→ **Records supplied**:
•••••

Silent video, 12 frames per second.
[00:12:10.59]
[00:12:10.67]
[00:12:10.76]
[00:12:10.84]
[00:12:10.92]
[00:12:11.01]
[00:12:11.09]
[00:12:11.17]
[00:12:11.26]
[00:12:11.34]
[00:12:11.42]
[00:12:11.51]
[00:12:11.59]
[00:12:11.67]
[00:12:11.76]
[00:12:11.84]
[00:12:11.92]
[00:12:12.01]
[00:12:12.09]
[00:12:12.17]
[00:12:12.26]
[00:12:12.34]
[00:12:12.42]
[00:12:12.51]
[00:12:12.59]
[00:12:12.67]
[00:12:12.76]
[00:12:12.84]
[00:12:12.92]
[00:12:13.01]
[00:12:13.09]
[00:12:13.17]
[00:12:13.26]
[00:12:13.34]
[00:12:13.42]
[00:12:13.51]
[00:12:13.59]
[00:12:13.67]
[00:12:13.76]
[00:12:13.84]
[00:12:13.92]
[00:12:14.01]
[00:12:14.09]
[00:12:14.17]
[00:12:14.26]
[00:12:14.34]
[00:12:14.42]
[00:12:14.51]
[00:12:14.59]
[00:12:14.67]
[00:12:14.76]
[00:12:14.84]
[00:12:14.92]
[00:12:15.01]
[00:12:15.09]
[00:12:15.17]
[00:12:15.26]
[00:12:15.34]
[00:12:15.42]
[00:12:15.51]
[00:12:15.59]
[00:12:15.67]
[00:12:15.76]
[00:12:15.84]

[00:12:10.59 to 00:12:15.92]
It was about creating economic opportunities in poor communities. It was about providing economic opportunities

•••••

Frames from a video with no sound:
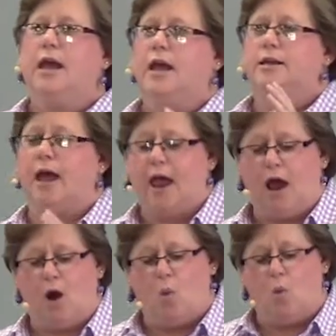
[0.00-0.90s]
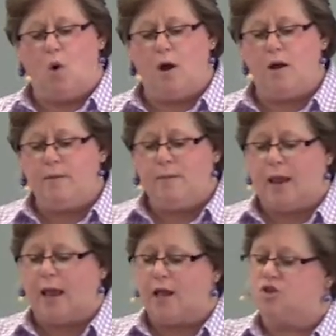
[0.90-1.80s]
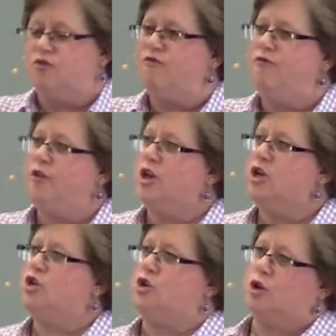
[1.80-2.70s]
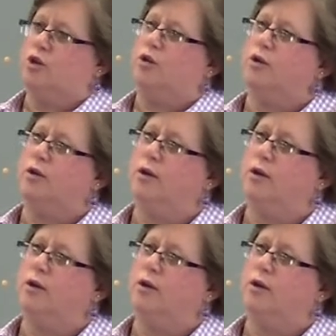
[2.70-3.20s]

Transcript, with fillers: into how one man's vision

•••••

Copy out only the lines above from the one with "[00:12:11.01]" to the one with "[00:12:14.09]", inclusive, exactly as they stand.

→ **Answer**:
[00:12:11.01]
[00:12:11.09]
[00:12:11.17]
[00:12:11.26]
[00:12:11.34]
[00:12:11.42]
[00:12:11.51]
[00:12:11.59]
[00:12:11.67]
[00:12:11.76]
[00:12:11.84]
[00:12:11.92]
[00:12:12.01]
[00:12:12.09]
[00:12:12.17]
[00:12:12.26]
[00:12:12.34]
[00:12:12.42]
[00:12:12.51]
[00:12:12.59]
[00:12:12.67]
[00:12:12.76]
[00:12:12.84]
[00:12:12.92]
[00:12:13.01]
[00:12:13.09]
[00:12:13.17]
[00:12:13.26]
[00:12:13.34]
[00:12:13.42]
[00:12:13.51]
[00:12:13.59]
[00:12:13.67]
[00:12:13.76]
[00:12:13.84]
[00:12:13.92]
[00:12:14.01]
[00:12:14.09]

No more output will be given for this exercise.